Task details =>
Reproduce the lines below verbatim. Pictures are to be omitted.

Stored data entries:
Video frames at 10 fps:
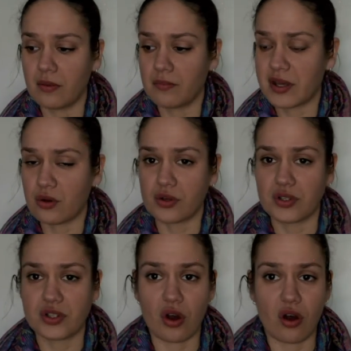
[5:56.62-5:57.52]

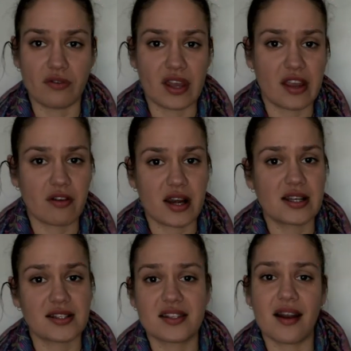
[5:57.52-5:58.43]
because of
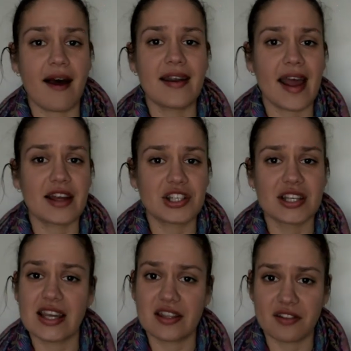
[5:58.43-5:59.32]
ingredients that aren't
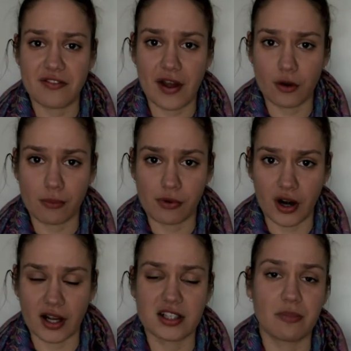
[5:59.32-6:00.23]
actually in the final product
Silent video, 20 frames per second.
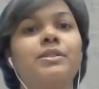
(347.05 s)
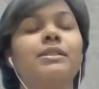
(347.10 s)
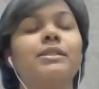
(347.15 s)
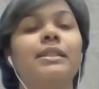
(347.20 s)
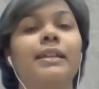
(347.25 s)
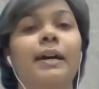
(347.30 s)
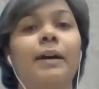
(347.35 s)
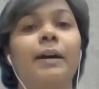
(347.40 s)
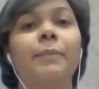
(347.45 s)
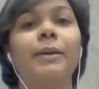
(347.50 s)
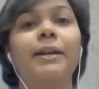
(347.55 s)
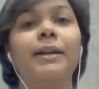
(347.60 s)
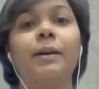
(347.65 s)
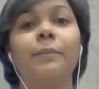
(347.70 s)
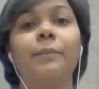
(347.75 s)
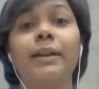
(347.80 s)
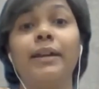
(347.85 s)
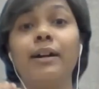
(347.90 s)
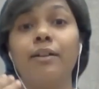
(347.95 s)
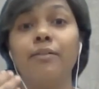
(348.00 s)
They are
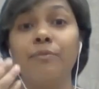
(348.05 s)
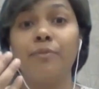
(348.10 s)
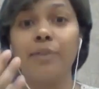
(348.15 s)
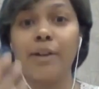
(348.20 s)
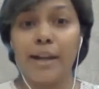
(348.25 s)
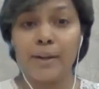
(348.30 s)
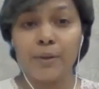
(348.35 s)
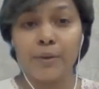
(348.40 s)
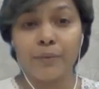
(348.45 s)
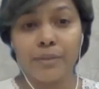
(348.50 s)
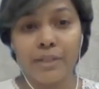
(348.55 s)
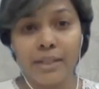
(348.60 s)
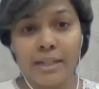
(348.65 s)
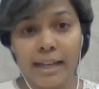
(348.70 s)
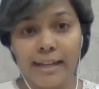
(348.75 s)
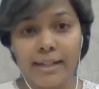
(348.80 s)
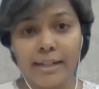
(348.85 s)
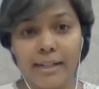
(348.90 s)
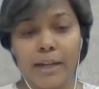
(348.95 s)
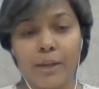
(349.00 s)
becoming aware of the
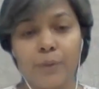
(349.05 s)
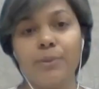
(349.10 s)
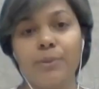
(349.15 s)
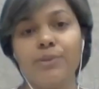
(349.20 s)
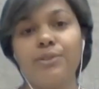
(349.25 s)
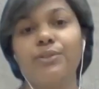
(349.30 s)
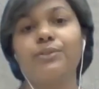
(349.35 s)
light languages.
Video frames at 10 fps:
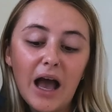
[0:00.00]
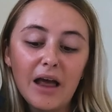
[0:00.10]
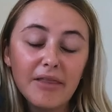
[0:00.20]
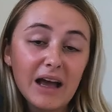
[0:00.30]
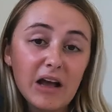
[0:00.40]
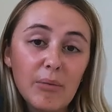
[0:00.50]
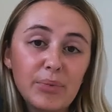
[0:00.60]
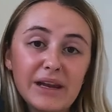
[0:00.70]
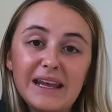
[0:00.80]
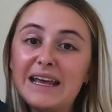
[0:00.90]
And that
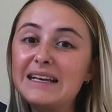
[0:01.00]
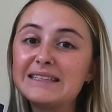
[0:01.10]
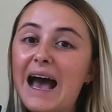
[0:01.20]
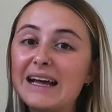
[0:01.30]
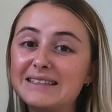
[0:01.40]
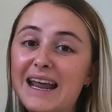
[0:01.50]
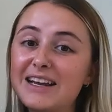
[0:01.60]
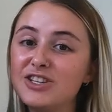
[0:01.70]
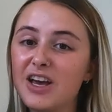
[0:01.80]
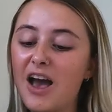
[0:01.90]
company is Ad
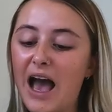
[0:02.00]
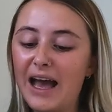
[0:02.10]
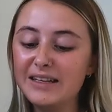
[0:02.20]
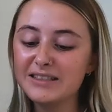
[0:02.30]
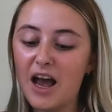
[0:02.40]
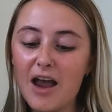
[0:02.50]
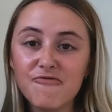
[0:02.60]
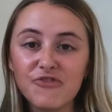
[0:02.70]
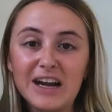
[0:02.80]
Nature, and I'm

Solution to this problem =>
Video frames at 10 fps:
[5:56.62-5:57.52]

[5:57.52-5:58.43]
because of
[5:58.43-5:59.32]
ingredients that aren't
[5:59.32-6:00.23]
actually in the final product
Silent video, 20 frames per second.
(347.05 s)
(347.10 s)
(347.15 s)
(347.20 s)
(347.25 s)
(347.30 s)
(347.35 s)
(347.40 s)
(347.45 s)
(347.50 s)
(347.55 s)
(347.60 s)
(347.65 s)
(347.70 s)
(347.75 s)
(347.80 s)
(347.85 s)
(347.90 s)
(347.95 s)
(348.00 s)
They are
(348.05 s)
(348.10 s)
(348.15 s)
(348.20 s)
(348.25 s)
(348.30 s)
(348.35 s)
(348.40 s)
(348.45 s)
(348.50 s)
(348.55 s)
(348.60 s)
(348.65 s)
(348.70 s)
(348.75 s)
(348.80 s)
(348.85 s)
(348.90 s)
(348.95 s)
(349.00 s)
becoming aware of the
(349.05 s)
(349.10 s)
(349.15 s)
(349.20 s)
(349.25 s)
(349.30 s)
(349.35 s)
light languages.
Video frames at 10 fps:
[0:00.00]
[0:00.10]
[0:00.20]
[0:00.30]
[0:00.40]
[0:00.50]
[0:00.60]
[0:00.70]
[0:00.80]
[0:00.90]
And that
[0:01.00]
[0:01.10]
[0:01.20]
[0:01.30]
[0:01.40]
[0:01.50]
[0:01.60]
[0:01.70]
[0:01.80]
[0:01.90]
company is Ad
[0:02.00]
[0:02.10]
[0:02.20]
[0:02.30]
[0:02.40]
[0:02.50]
[0:02.60]
[0:02.70]
[0:02.80]
Nature, and I'm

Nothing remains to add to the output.